Editor’s Note: To support the Humane Society of the United States’ disaster response efforts, go to www.humanesociety.org.
The struggles and despair in Houston and in dozens of surrounding counties remind us of how fundamentally, how poignantly, our lives are linked with animals. When it comes to grabbing what they can, Texans are hoisting their dogs on their shoulders and putting their cats in carriers and pulling themselves from flooded homes and streets, leaving behind the ephemera of material possessions and holding on to what really counts.
If you have spent your life as a champion of the human-animal bond, as I have, these hours have been as moving as anything I’ve ever imagined.
There is more to do. Much more, as we all know.
For every high-water rescue that brings forth cheers, we must also recognize the certainty of unseen tragedies ahead, or unfolding out of sight in these destructive and perilous moments. America should know that The Humane Society of the United States has moved into help. Out to save our pets, to help animal shelters and wildlife rehabilitation centers in the path of the storm, and to keep our communities whole.
We’ll rejoice at every success story, and we won’t stop – first-responders, animal welfare organizations, neighbors and Americans everywhere. Animals bind people together. They are at the center of the human story, and they should also be at the center of our thinking as we respond to this crisis.
A merciless, long-running weather event stretching over 50 counties is enough to overwhelm any single organization, or any established network of organizations. So to build our ranks and rise to the occasion, we’re partnering with local and national groups, with other first-responders, and with state and local disaster agencies, to make sure that the animals remain a priority concern. And that’s just the beginning.
On Monday alone, we brought resources to evacuate 200 animals from one shelter to make room for others who are being displaced. We’ll be transporting animals, with partners like Wings of Rescue to states as far off as Washington and New Jersey. And we’ll rely on like-minded sheltering organizations in nearby states, especially in Oklahoma, Arkansas, and Tennessee.
I mention these specifics because they illustrate something significant. The larger disaster-response community is showing us that it understands the essential, unbreakable human-animal bond must be considered from the get-go.

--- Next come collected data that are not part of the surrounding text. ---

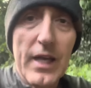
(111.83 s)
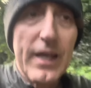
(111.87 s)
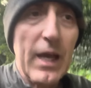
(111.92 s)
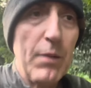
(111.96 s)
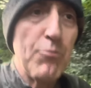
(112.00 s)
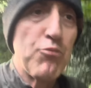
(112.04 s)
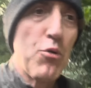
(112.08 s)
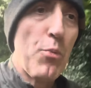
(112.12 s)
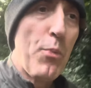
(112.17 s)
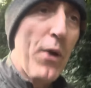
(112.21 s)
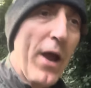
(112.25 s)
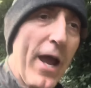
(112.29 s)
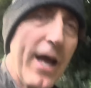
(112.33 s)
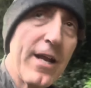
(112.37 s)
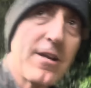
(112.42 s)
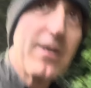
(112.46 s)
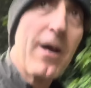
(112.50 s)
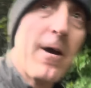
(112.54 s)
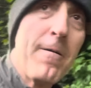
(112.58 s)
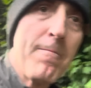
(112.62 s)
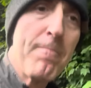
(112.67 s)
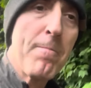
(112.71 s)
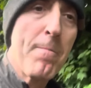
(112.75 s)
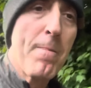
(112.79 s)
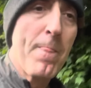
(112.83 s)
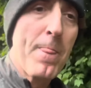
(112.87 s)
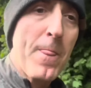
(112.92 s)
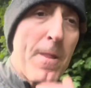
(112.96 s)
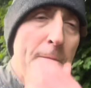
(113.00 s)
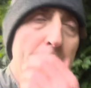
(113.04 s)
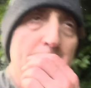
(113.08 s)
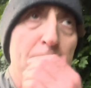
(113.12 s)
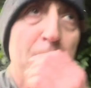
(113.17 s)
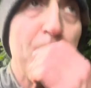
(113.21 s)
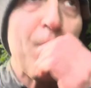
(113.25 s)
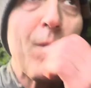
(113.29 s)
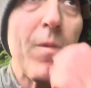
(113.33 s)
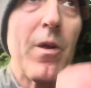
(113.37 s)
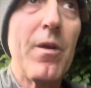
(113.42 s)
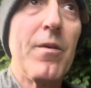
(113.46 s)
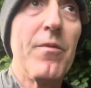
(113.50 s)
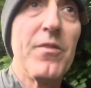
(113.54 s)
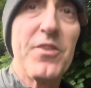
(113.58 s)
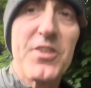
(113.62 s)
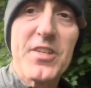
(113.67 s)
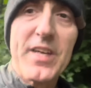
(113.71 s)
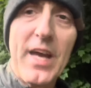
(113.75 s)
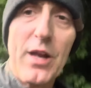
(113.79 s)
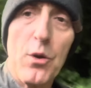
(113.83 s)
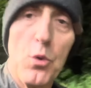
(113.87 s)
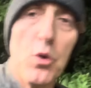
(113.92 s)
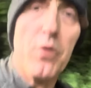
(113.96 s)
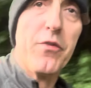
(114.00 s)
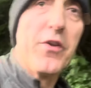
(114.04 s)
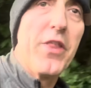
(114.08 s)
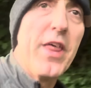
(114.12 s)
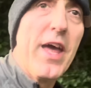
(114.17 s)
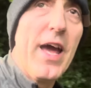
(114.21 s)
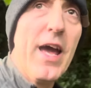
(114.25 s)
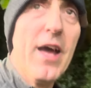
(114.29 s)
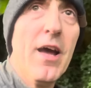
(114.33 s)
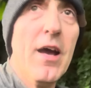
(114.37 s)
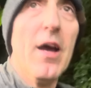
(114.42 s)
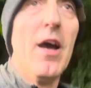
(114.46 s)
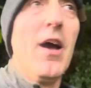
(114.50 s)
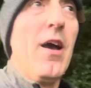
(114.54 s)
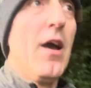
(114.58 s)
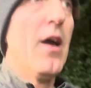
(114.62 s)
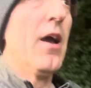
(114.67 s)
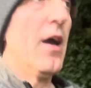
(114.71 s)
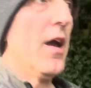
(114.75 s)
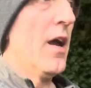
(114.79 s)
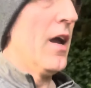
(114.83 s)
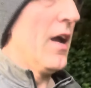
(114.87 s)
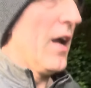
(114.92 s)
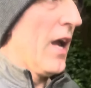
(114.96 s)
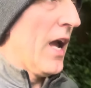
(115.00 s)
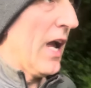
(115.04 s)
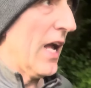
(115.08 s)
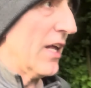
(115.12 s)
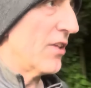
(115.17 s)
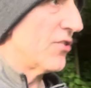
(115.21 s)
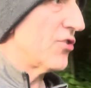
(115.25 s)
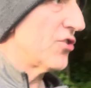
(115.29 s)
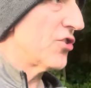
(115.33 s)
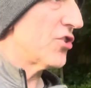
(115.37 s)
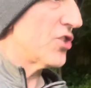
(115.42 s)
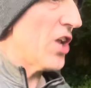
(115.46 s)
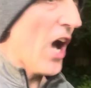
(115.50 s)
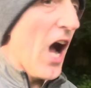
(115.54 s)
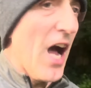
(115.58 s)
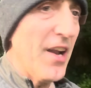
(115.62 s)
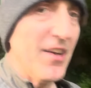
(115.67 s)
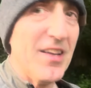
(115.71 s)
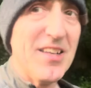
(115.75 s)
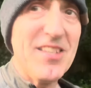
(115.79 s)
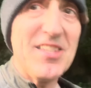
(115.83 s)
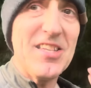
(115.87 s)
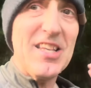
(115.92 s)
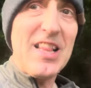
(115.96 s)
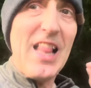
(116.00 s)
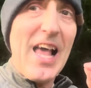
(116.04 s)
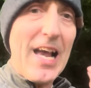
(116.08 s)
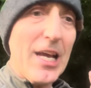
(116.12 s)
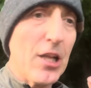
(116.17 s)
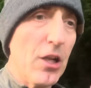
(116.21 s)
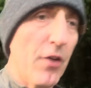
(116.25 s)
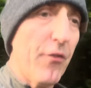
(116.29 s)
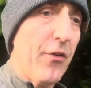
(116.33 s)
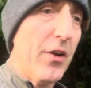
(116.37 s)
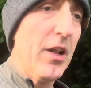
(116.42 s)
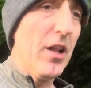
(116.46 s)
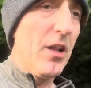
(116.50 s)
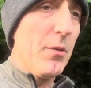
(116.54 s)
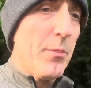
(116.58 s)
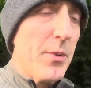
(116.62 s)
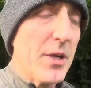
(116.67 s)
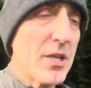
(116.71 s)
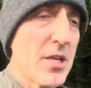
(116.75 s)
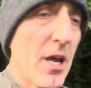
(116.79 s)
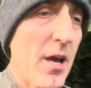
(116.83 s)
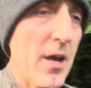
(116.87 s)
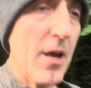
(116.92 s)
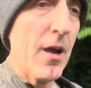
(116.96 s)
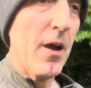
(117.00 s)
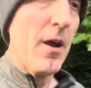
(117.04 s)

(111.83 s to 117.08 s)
getting prepared to get over there it's starting to slacken off a little bit,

Animals are not being overlooked even in the early going.
This is a big change, and a valuable one, since 2005 and Hurricane Katrina. This time, we see Good Samaritans out reminding people to be on the lookout for animals as they go house to house. We see private rescue boats loaded with people and with dogs – families weathering this storm, together and intact, in terms of what really matters.
We see local news stories celebrating the fortitude of Texans and Texas animals too. Indeed in advance of landfall, local news media emphasized over and over again that pets must be considered in family emergency plans.
Hopefully, we’ll prove that animal welfare organizations have learned the lessons of the recent past too. There is no time now for back-patting or self-congratulations, but we’re oriented properly and the masses of the American public are behind us – having learned the lessons of Katrina a dozen years ago.
Even before the storm hit, we were evacuating animals from the impact area, working with the SPCA of Texas in Dallas to handle large shipments of animals to keep them out of harm’s way. Support for animals in emergency shelters is underway.
We’ll keep after it. We’ll rejoice at every success story, and we won’t stop. And when I say “we,” I mean all of us – first-responders, animal welfare organizations, neighbors and Americans everywhere. Animals bind people together. They are at the center of the human story, and they should also be at the center of our thinking as we respond to this crisis.